Вернувшись с моря, Беба увидел свою сумку не там, где положил ее. Он поднял и тут же обнаружил, что самородка в сумке нет.
Он сидел в юрте и ждал Кудуспая.
Когда за юртой послышались шаги, Бебенин взял длинный рыбацкий нож, которым так удобно было потрошить рыбу. Он спрятал нож за спиной.
– Шесть штук поставил на лимане и шесть в стороне, – весело сообщил Кудуспай. – Утром пойдем смотреть.
– Где золото спрятал? – тихо спросил Бебенин.
– Золото? – машинально улыбаясь, повторил Кудуспай и поднял глаза. – Ты что?
– Кончай, – сказал Бебенин. – Кончай дурака валять. – И медленно вытащил из-за спины нож.
Кудуспай поднялся. Глаза его сузились.
– Шутишь. Наверное, болен, а? Положи нож. Пожалуйста, положи.
При виде жилистого, согнувшегося, как для прыжка, Кудуспая Бебу охватил дикий страх, и потому он заорал:
– Кончай баланду, гад косоглазый! Кишки выпущу! Кудуспай кинулся. Он хотел отнять нож у сошедшего с ума человека. Нога его поскользнулась на приготовленной для ужина рыбе, и Кудуспай упал прямо на нож, который трусливо выставил вперед Бебенин.

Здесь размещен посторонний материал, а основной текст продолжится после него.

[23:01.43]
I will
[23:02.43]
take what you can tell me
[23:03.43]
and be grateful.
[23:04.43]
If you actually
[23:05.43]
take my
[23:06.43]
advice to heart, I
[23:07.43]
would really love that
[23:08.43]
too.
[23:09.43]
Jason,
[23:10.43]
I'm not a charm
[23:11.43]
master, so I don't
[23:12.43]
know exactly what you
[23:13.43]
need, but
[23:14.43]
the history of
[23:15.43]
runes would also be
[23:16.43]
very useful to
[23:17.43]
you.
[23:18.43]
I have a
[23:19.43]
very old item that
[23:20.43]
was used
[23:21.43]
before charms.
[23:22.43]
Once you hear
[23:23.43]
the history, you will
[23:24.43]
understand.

Кудуспай странно, нечеловечески охнул. Беба выпустил нож и выскочил из юрты. За спиной что-то хрипело и булькало.
Точно лунатик он пошел к морю. Он шел по песку, который к вечеру стал прохладен, и ноги его вязли в этом песке, а голова была пуста, как пластмассовый мяч для пинг-понга.
Он остановился у воды, потому что дальше идти было некуда. И вдруг уловил далекий стук катерного мотора.

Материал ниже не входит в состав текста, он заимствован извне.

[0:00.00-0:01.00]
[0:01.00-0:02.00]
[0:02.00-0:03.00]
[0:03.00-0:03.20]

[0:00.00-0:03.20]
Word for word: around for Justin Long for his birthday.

Он понял, что это идет катер за рыбой, идет сюда. Он оглянулся с тоскливой неторопливостью. Темная вечерняя степь лежала за спиной, проклятая дурацкая пустыня. Цепь событий с лязгом замкнулась, и время остановилось.
В диком несоответствии с моментом Беба вспомнил вдруг дурацкого пианиста, у которого жила обезьянка макака-резус по кличке Гриша. Была обезьяна, был пианист, который в прокуренной комнате играл иногда странную музыку, а потом уехал куда-то на юг, чтобы обезьяне было теплее. Еще была в той жизни соседка, которая открывала форточку и всех выгоняла, когда пианист начинал играть. Говорят, прошла всю войну санитаркой и бесполезно было с ней спорить. Лучше и не пытаться…
Еще он вспомнил момент, когда нашел самородок, тихий утренний полигон, самогонного цвета водичку, которая заполняла ямку, и заплакал. О» сел на холодный песок и стал ждать катер. Он не знал, что звук по воде рано утром разносился очень далеко и катера надо еще ждать, ждать и ждать. Но он сидел и ждал.